Below are some records; give them all again exactly, but not the pictures.

> _Collected data_:

=-=-=-=-=

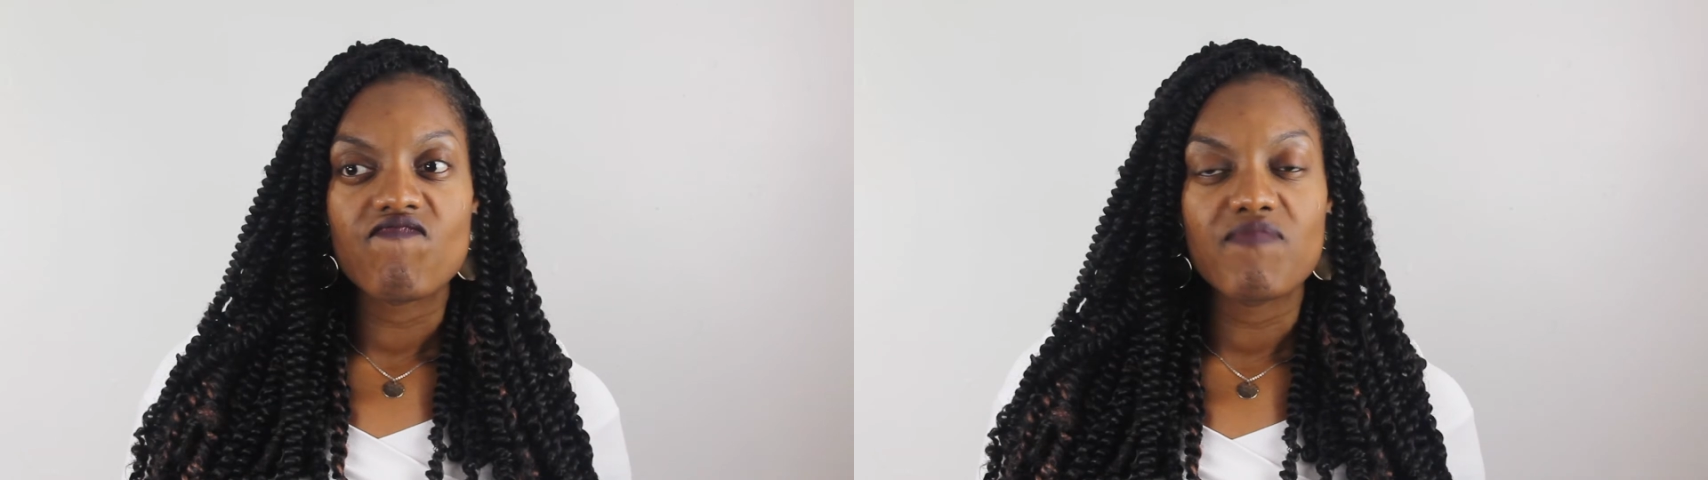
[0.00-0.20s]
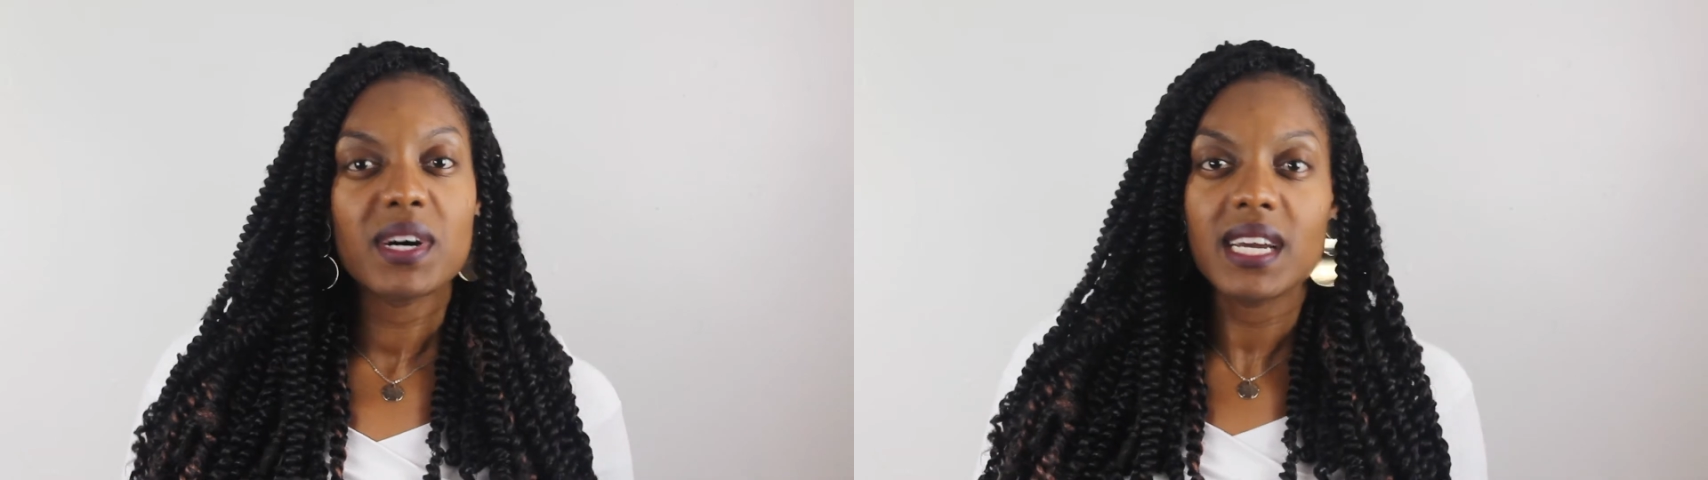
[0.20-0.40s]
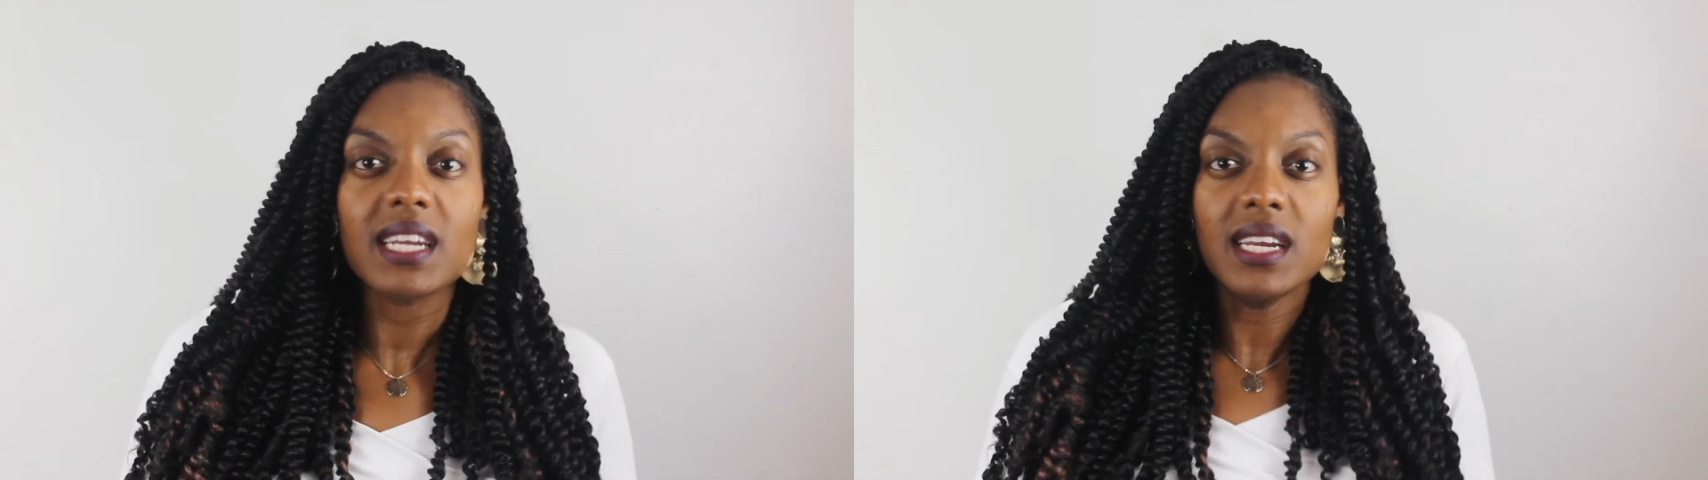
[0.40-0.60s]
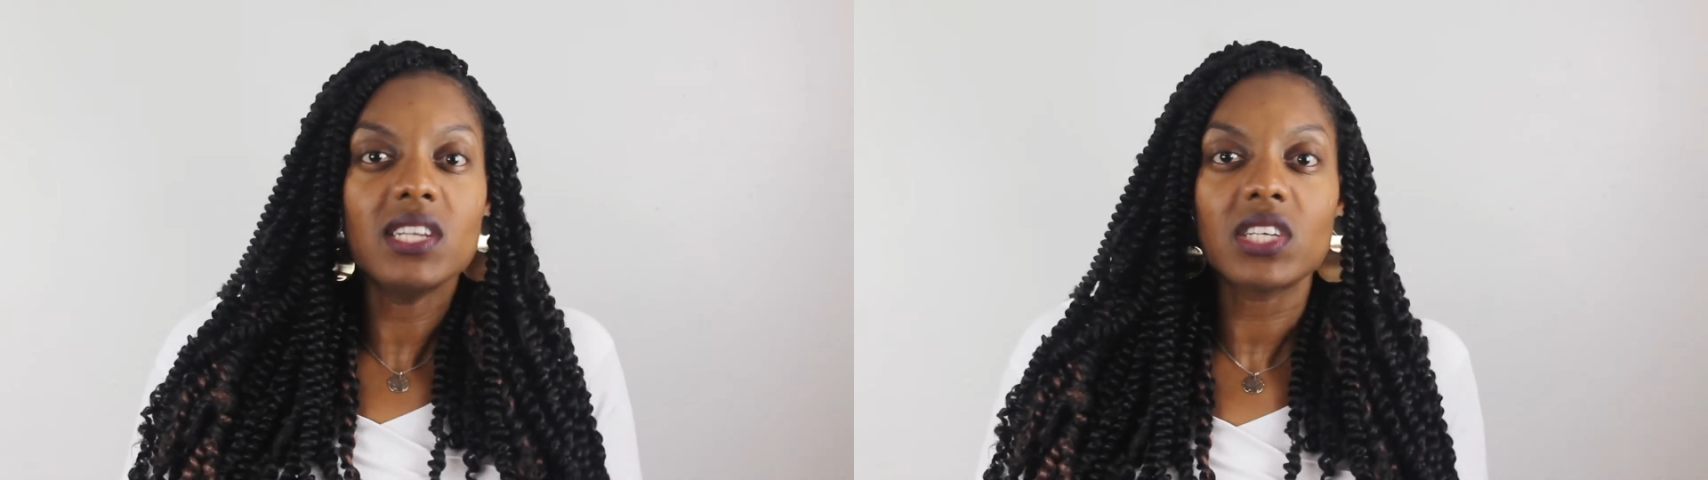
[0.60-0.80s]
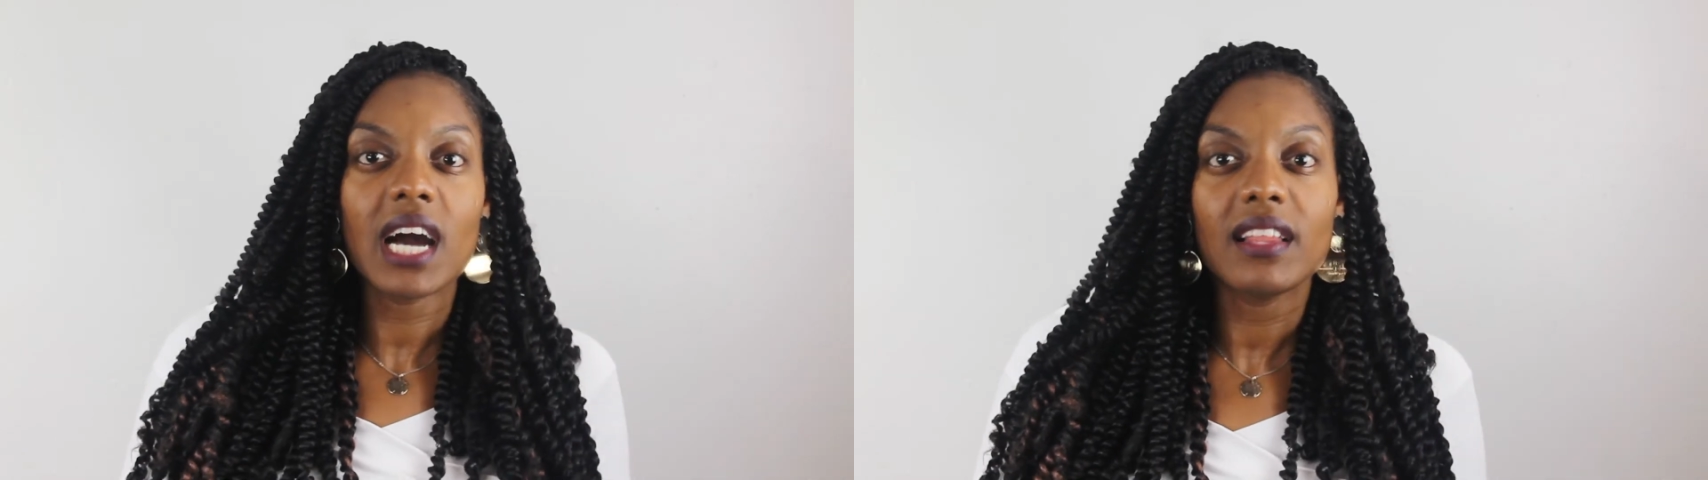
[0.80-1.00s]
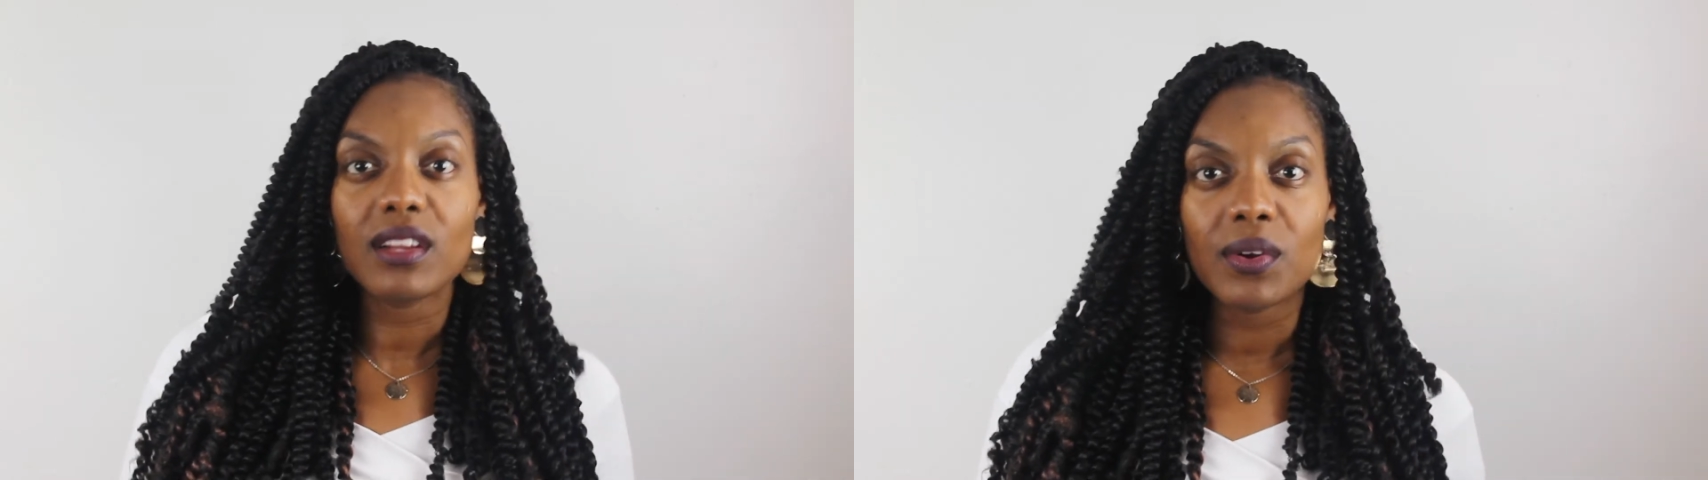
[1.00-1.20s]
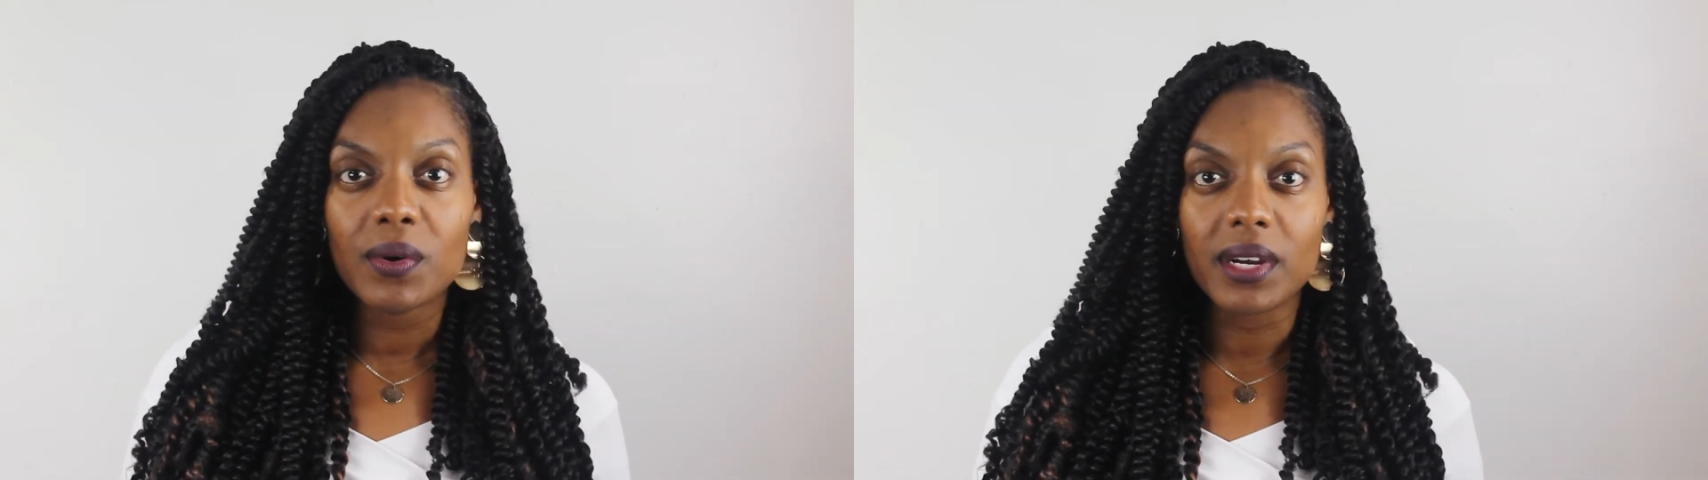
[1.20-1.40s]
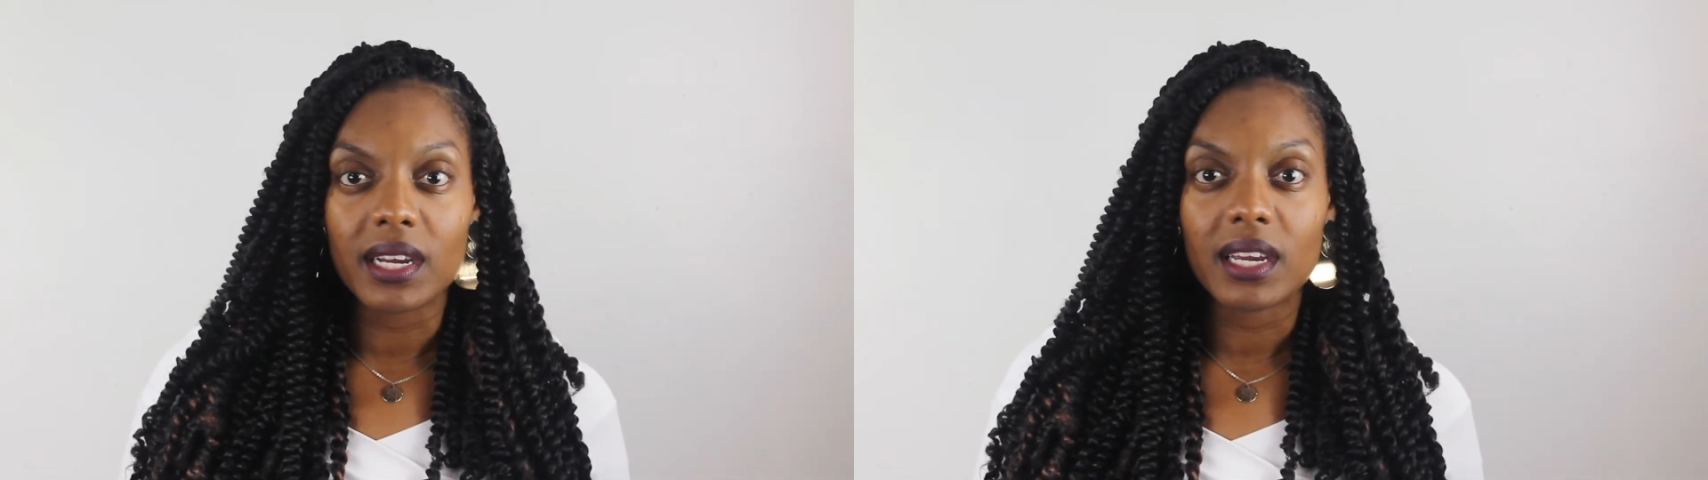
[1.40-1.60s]
But he just got a little
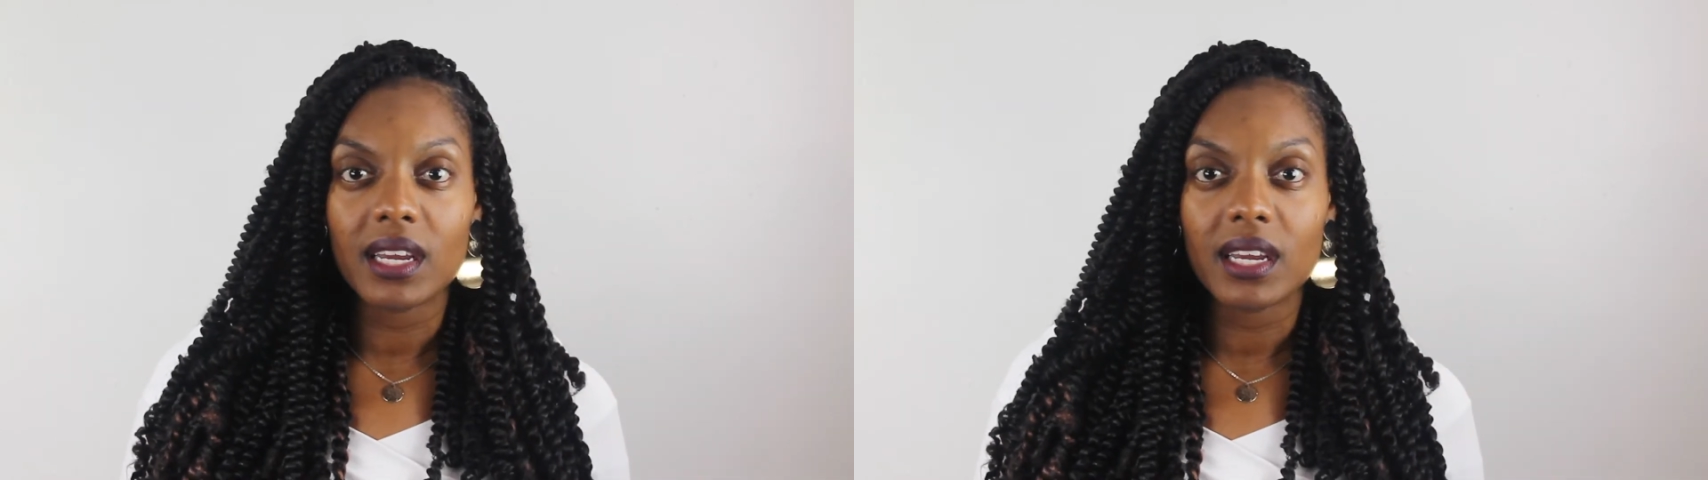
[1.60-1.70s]
Lord.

=-=-=-=-=

> _RESPONSE TO THIS EXERCISE_:
[0.00-0.20s]
[0.20-0.40s]
[0.40-0.60s]
[0.60-0.80s]
[0.80-1.00s]
[1.00-1.20s]
[1.20-1.40s]
[1.40-1.60s]
But he just got a little
[1.60-1.70s]
Lord.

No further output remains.